1.  Standards Setting. Product or service standard setting and development refers to the process of identifying and agreeing upon a specific set of criteria to which a product or service should conform. Standard setting is often procompetitive: it can make new products or services available, improve product or service quality, promote interoperability, and give rise to other efficiencies. However, standard setting can create antitrust violations if it is used as a means of excluding products or competitors from the marketplace. Standard setting is a legal
activity that can be engaged in by an association provided that it is done for a proper purpose and in a way that provides interested parties with the opportunity to participate in the development and implementation of the standard.

2. Certification. If an association engages in the practice of certifying products or services or the expertise and qualifications of members it must be aware that such certification activities must be conducted properly to avoid antitrust violations. Such activities will meet the rule of reason analysis if it can be shown that granting or denying certification is based upon legitimate criteria and does not have the purpose and effect of eliminating or restraining competition.

3. Information Exchanges. The sharing of knowledge and information serves many desirable goals. It can help spur innovation and better equip an industry to understand and respond to marketplace realities. However, the sharing of non-public-domain information – such as pricing information, marketing plans, supply costs and employee compensation – with fellow members can cause antitrust problems. Information-sharing programs must be structured in ways that do not disclose a member’s current pricing, pricing strategies, marketing plans or other competitively sensitive information that could facilitate a price fixing agreement or otherwise be used to restrain competition.

4.  Government Relations Activities. An important role for most associations is to act as the liaison between the industry and legislatures and government regulators. Joint action by competitors to influence government action is immune from antitrust liability under the provisions of the Noerr-Pennington doctrine.2 There are limits to the scope of the Noerr-Pennington doctrine, and legal advice should be obtained to properly structure lobbying campaigns to ensure compliance.

1 See National Society of Professional Engineers v. United States, 457 US 332 (1982).
2 See Eastern Railroad Presidents Conference. v. Noerr Motor Freight, Inc., 365 US 127 (1961);
United Mine Workers of America v. Pennington, 381 US 657 (1965).
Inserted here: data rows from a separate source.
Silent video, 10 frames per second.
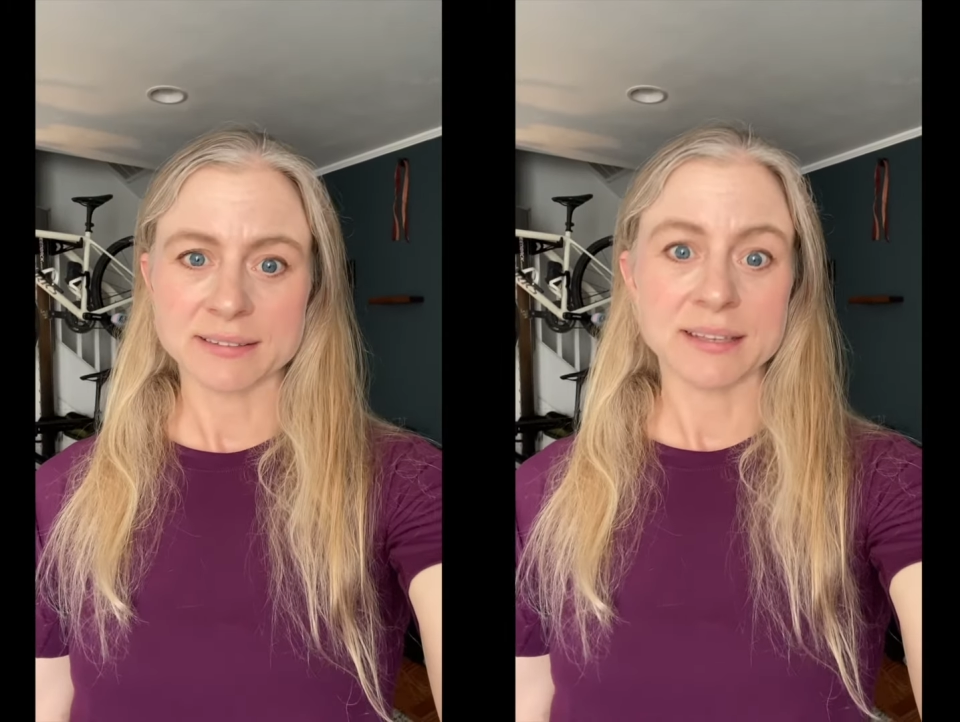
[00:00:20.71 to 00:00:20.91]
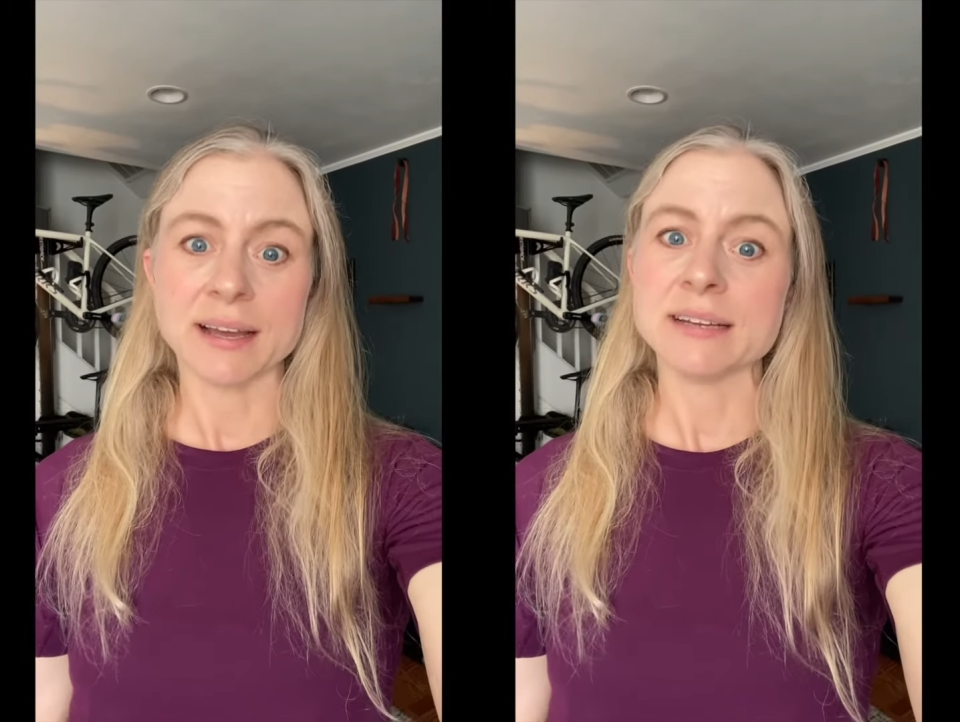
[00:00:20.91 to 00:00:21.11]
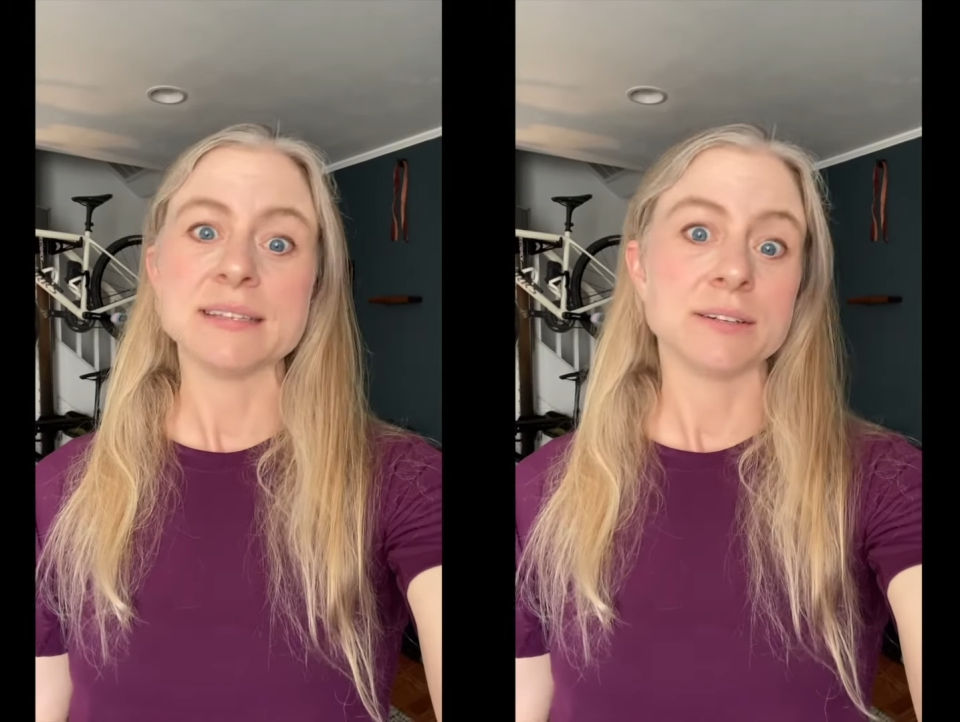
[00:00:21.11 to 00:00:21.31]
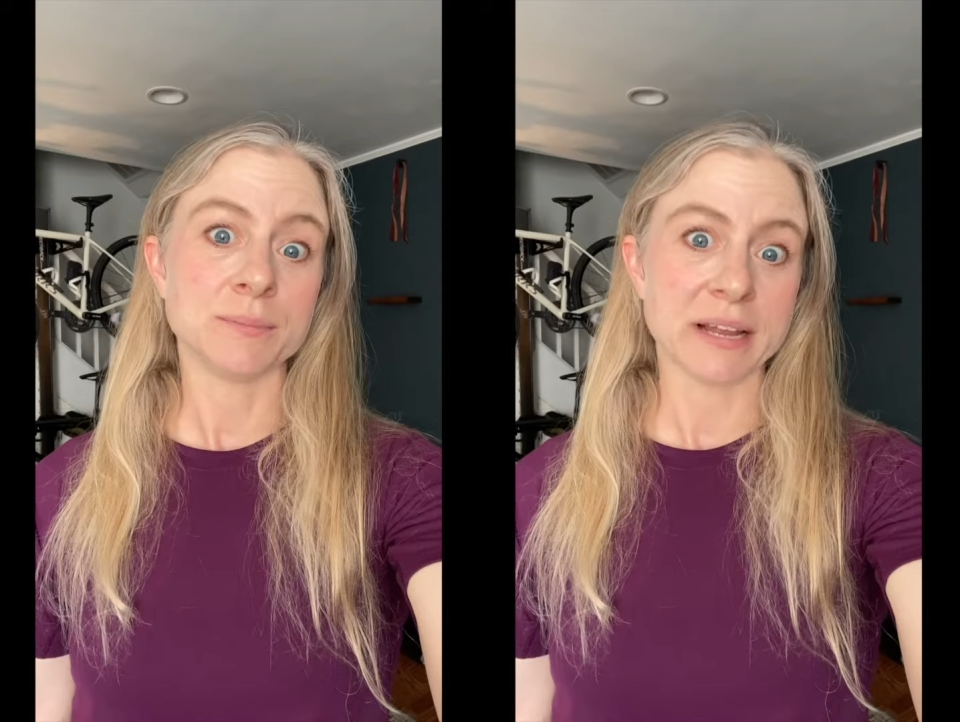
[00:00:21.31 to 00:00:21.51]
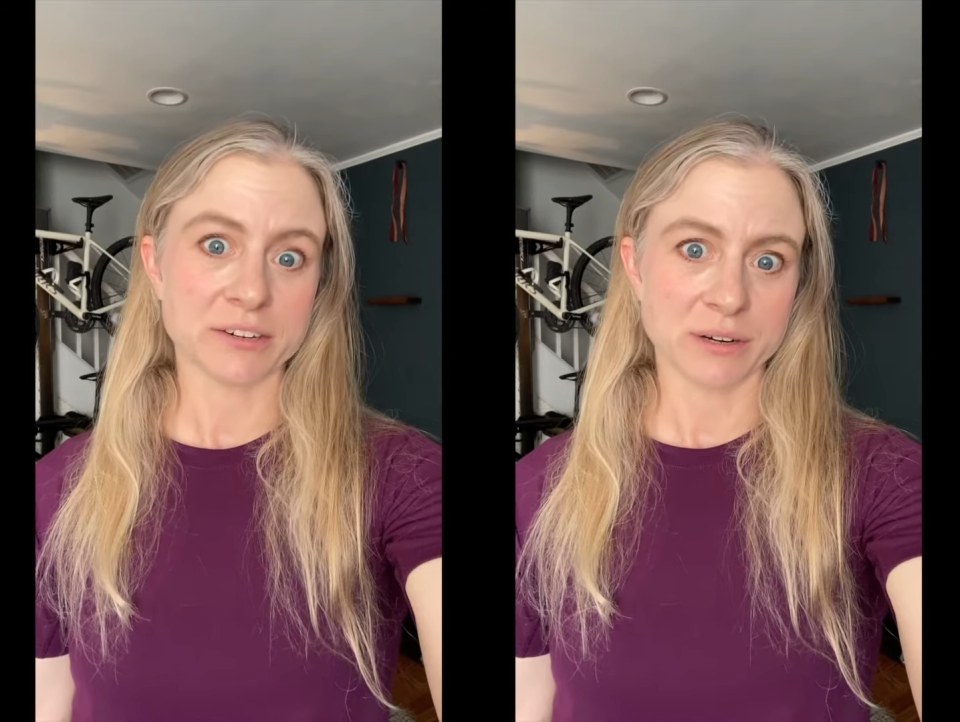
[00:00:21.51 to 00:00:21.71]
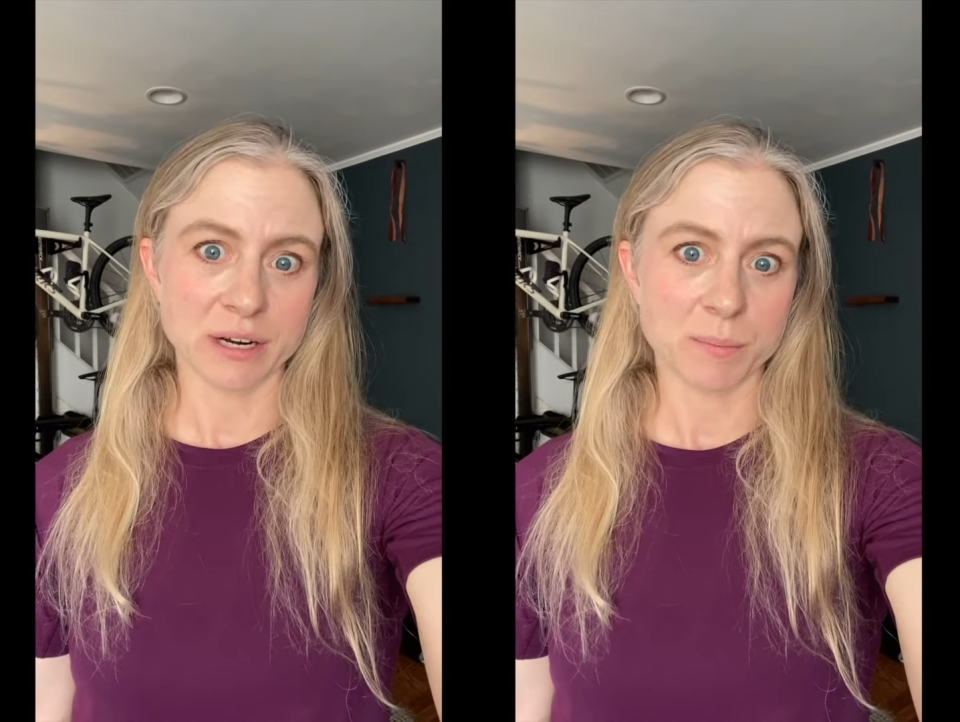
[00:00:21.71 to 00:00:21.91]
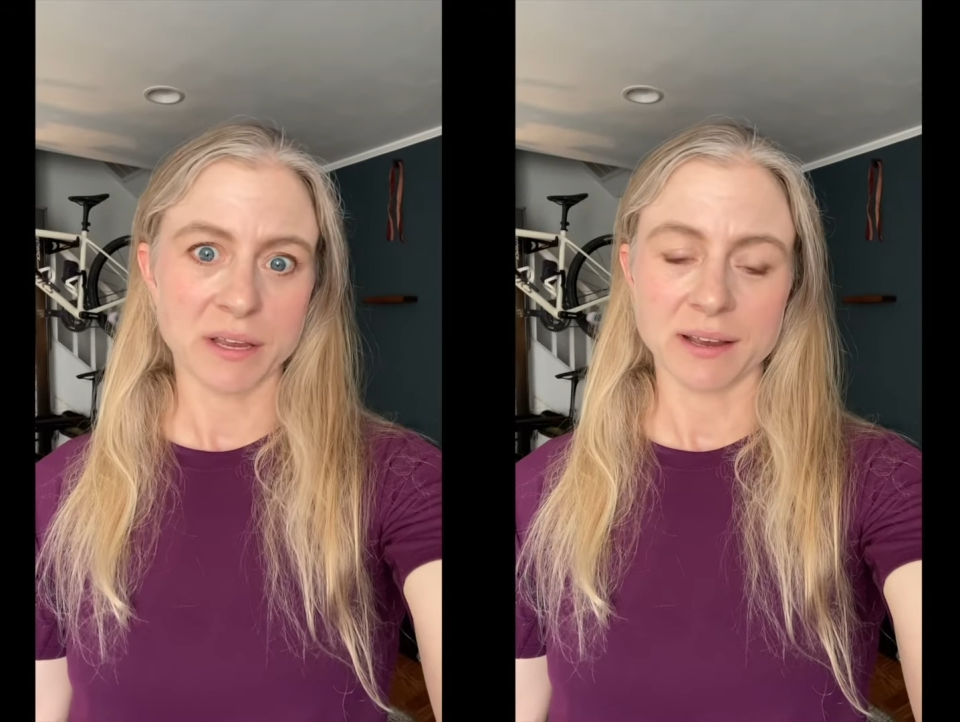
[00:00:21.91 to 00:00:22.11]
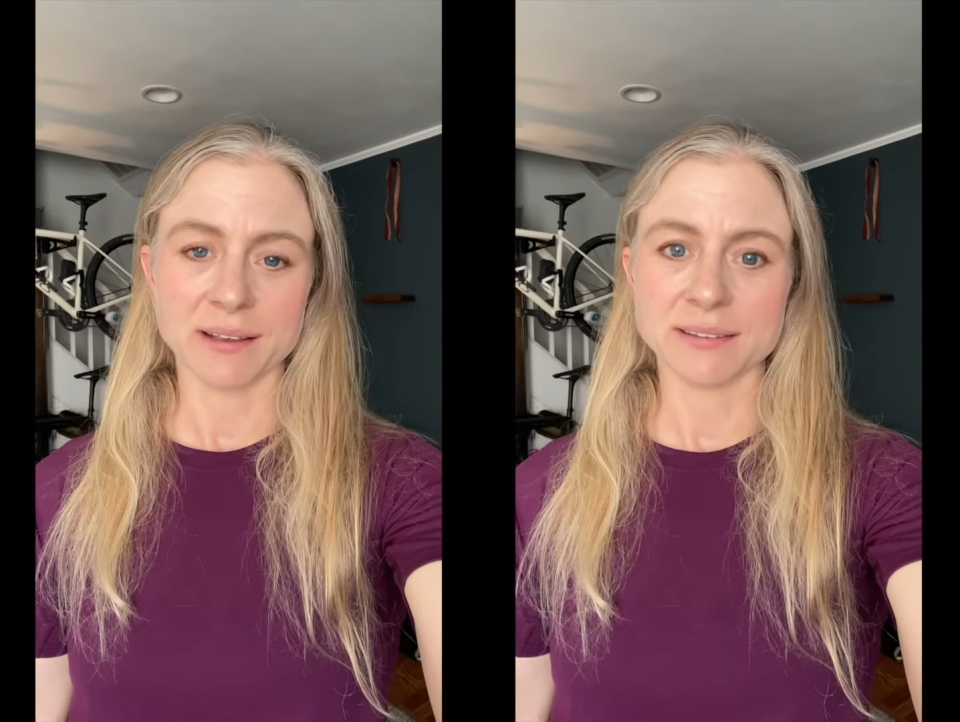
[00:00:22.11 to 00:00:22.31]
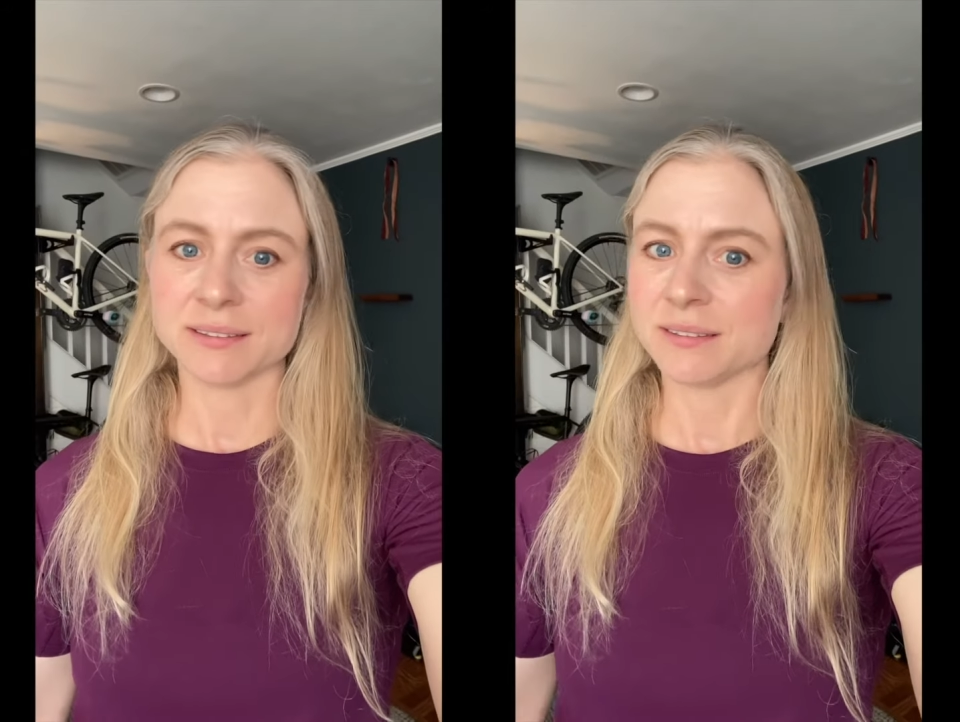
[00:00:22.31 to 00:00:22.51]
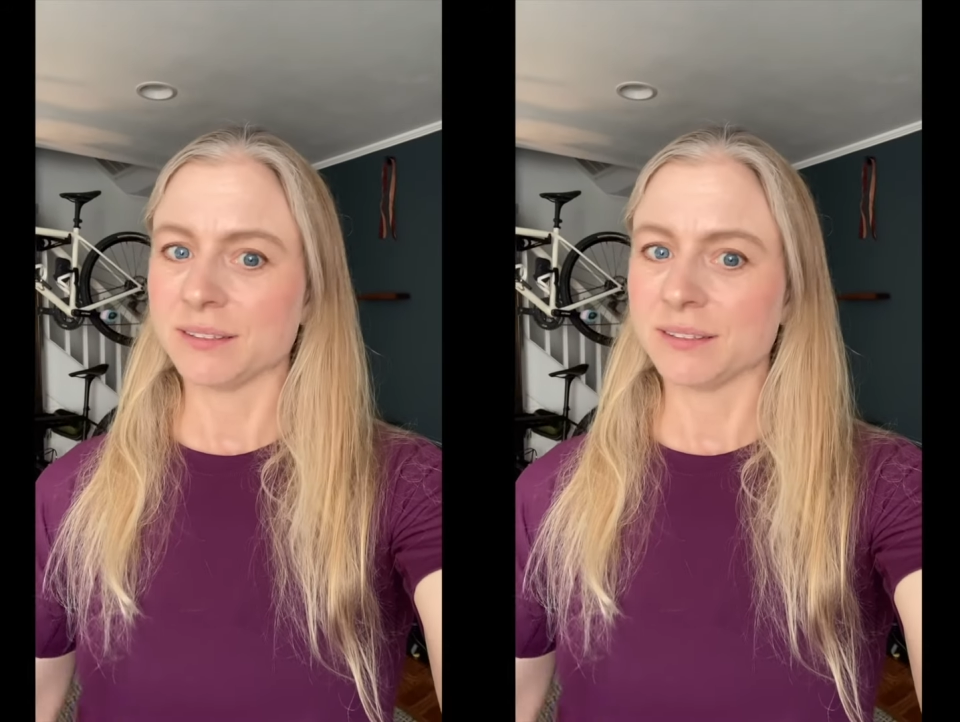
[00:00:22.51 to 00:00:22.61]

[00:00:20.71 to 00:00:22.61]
the ideal metric because,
CDA Antitrust Compliance Operating Procedures

1. All CDA members, officers, directors, and staff are expected to be familiar with, and to follow, the CDA Antitrust Compliance Statement at all times.
2. The CDA Antitrust Compliance Statement will be distributed to all officers, directors, staff, and members of the association.
3. The CDA Antitrust Compliance Statement will be posted on the CDA internal web site or otherwise distributed to members.
4. Each CDA board meeting and committee meeting will begin with a reminder to all attendees about the association’s Antitrust Compliance Statement.
5. CDA staff will receive periodic briefings by legal counsel concerning antitrust compliance.
6. In general, CDA members and staff should consult with legal counsel if there is any doubt about how the antitrust laws apply in a particular situation.